[[ Records for the exercise open ]]

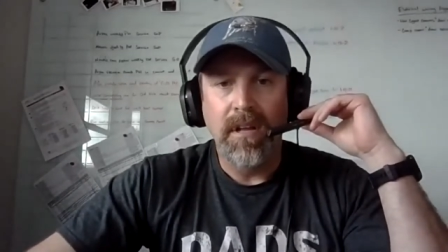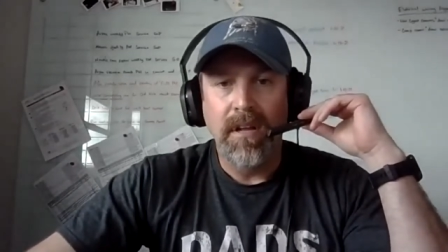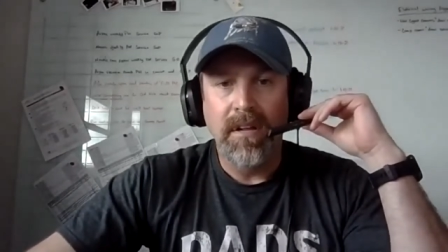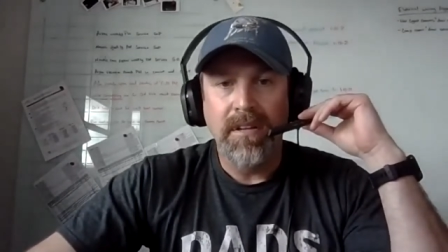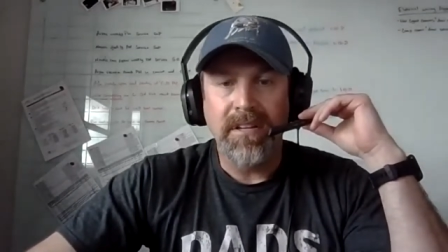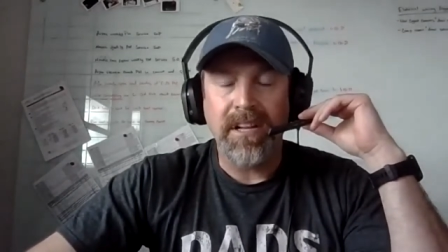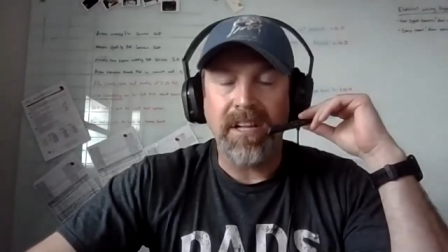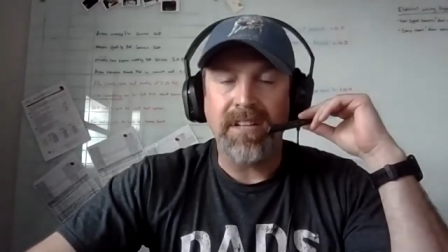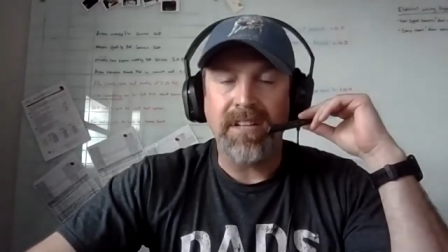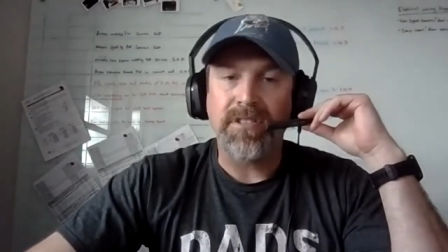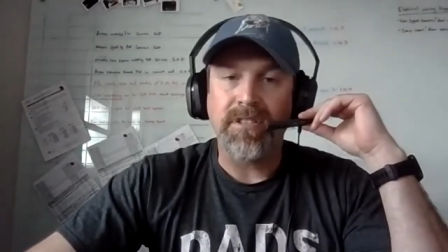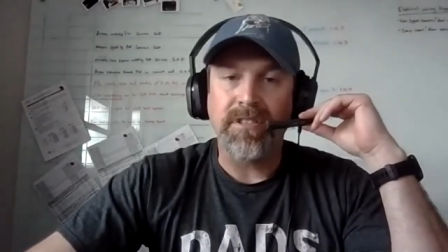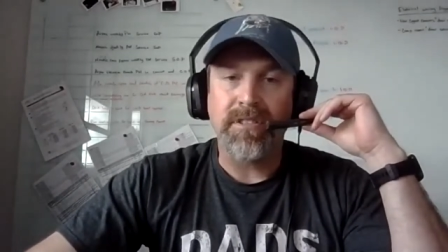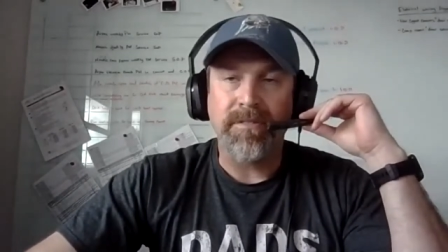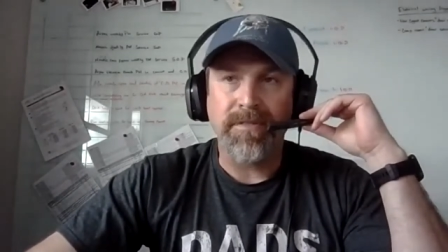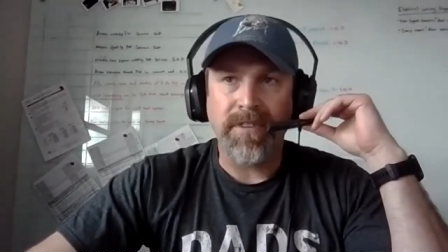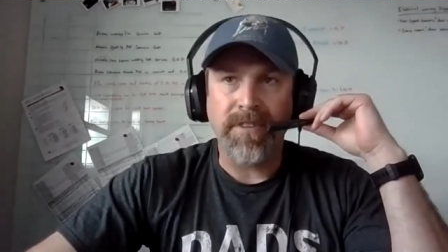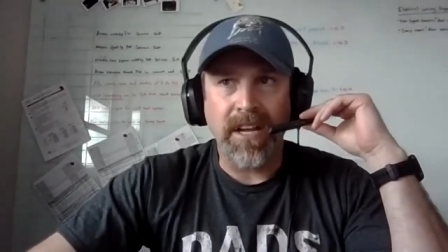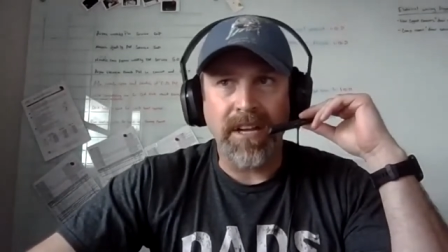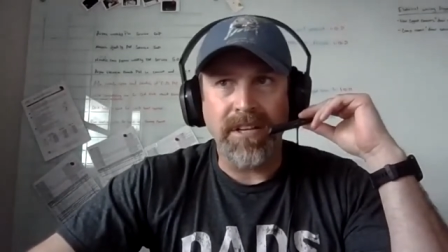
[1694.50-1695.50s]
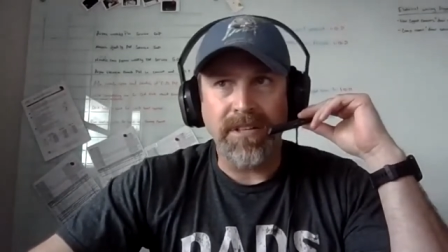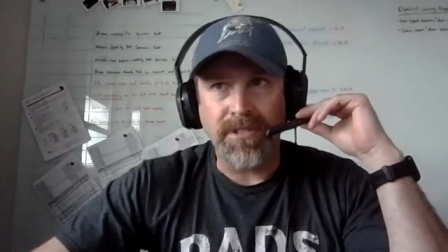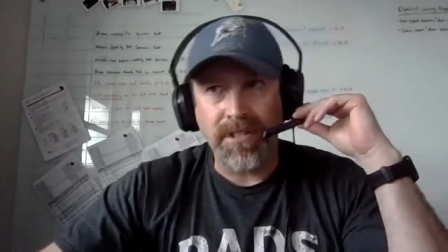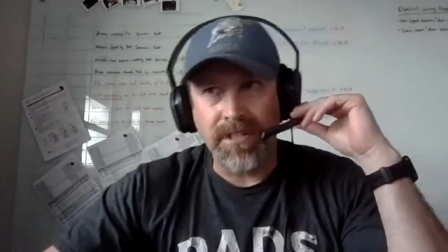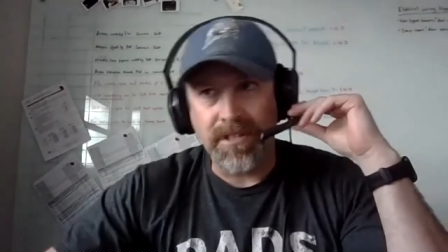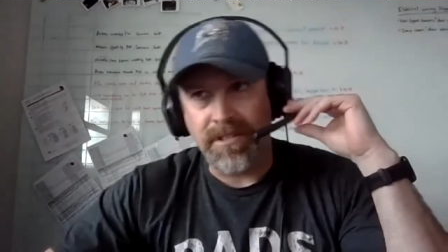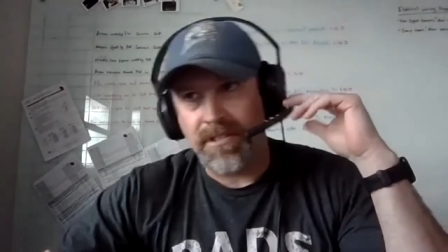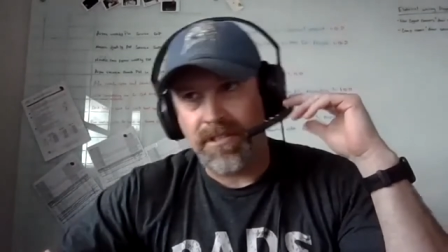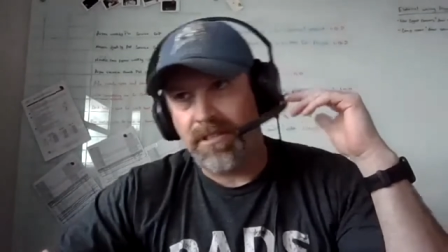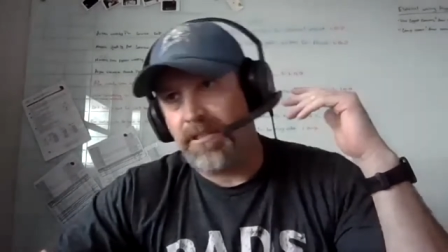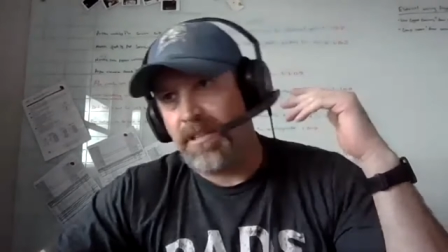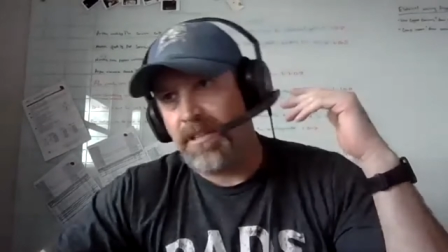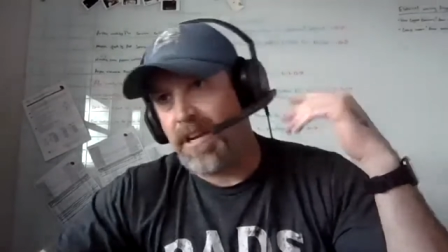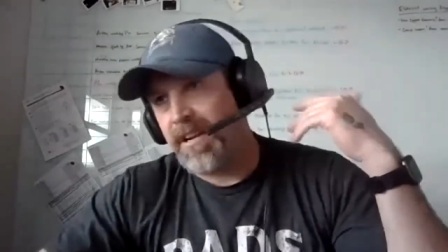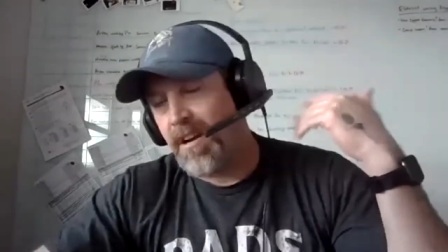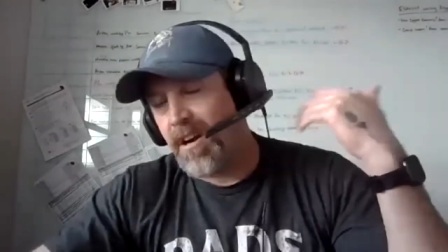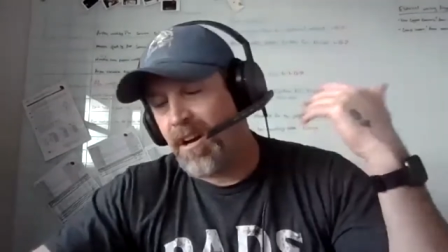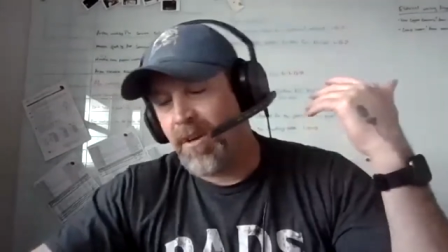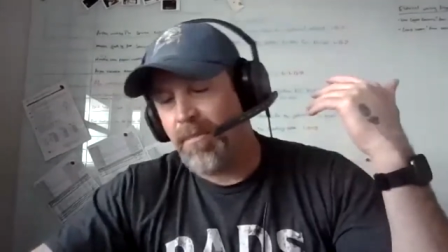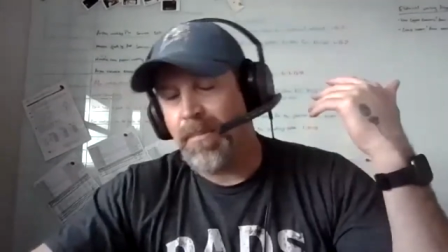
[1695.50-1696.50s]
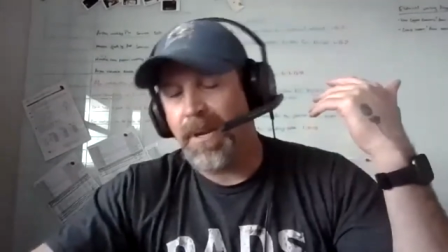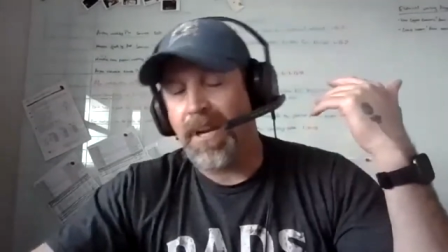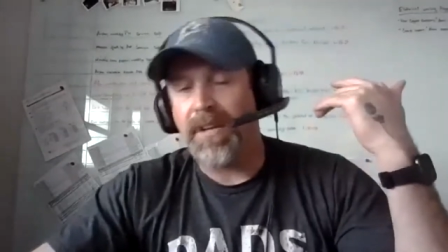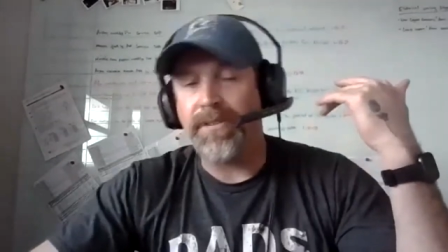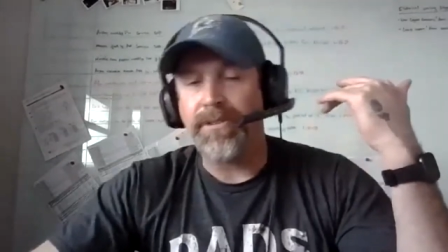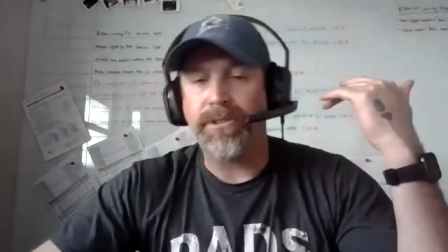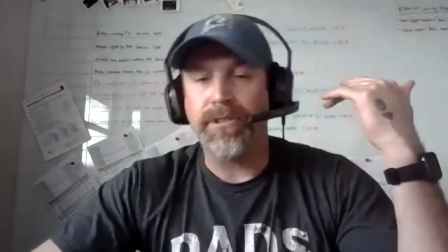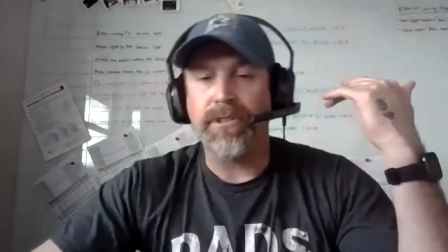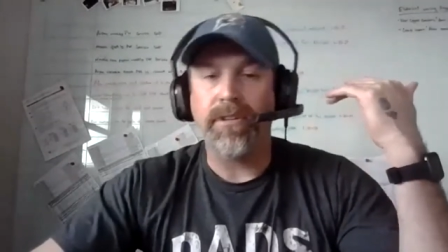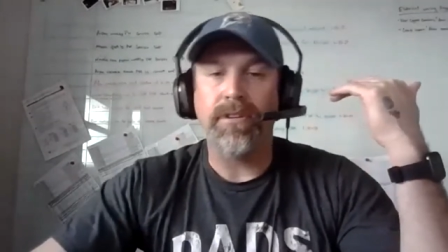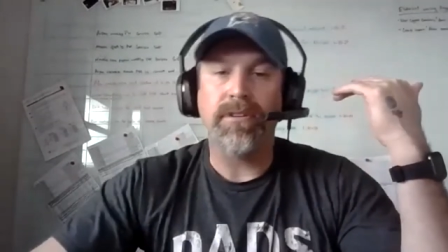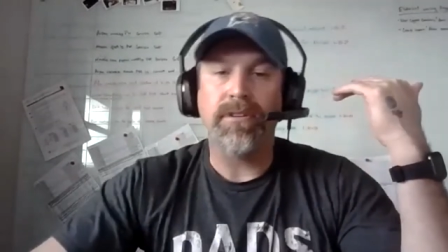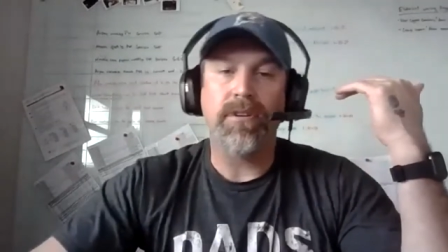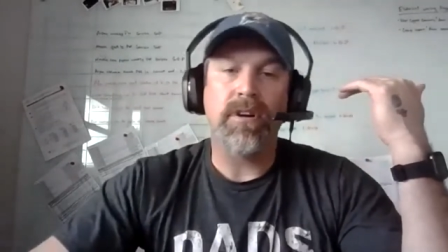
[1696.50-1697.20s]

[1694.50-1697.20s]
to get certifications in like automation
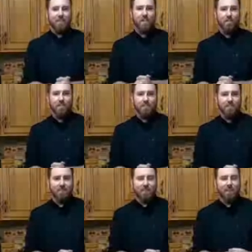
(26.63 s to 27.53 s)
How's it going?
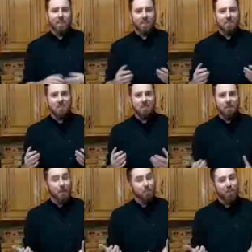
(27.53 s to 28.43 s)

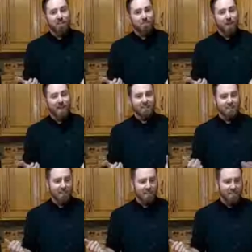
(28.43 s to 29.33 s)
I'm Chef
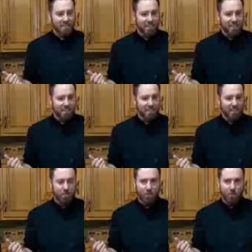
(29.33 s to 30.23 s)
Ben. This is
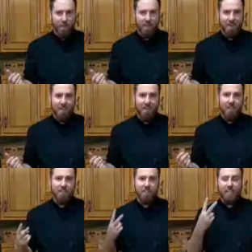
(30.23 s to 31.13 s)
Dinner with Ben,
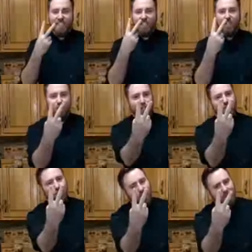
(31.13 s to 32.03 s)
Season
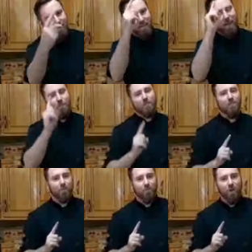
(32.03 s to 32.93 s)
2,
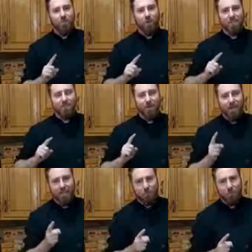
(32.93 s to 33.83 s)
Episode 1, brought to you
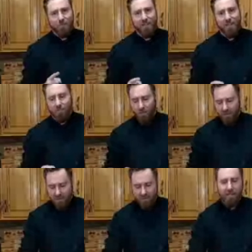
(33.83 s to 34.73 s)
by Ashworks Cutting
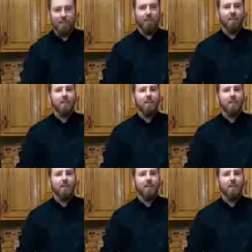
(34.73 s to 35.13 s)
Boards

[[ Records for the exercise closed ]]

**Action item**
In the copy, include every entry above exactly and leave out each picture.

**Reply to the task**
[1694.50-1695.50s]
[1695.50-1696.50s]
[1696.50-1697.20s]

[1694.50-1697.20s]
to get certifications in like automation
(26.63 s to 27.53 s)
How's it going?
(27.53 s to 28.43 s)

(28.43 s to 29.33 s)
I'm Chef
(29.33 s to 30.23 s)
Ben. This is
(30.23 s to 31.13 s)
Dinner with Ben,
(31.13 s to 32.03 s)
Season
(32.03 s to 32.93 s)
2,
(32.93 s to 33.83 s)
Episode 1, brought to you
(33.83 s to 34.73 s)
by Ashworks Cutting
(34.73 s to 35.13 s)
Boards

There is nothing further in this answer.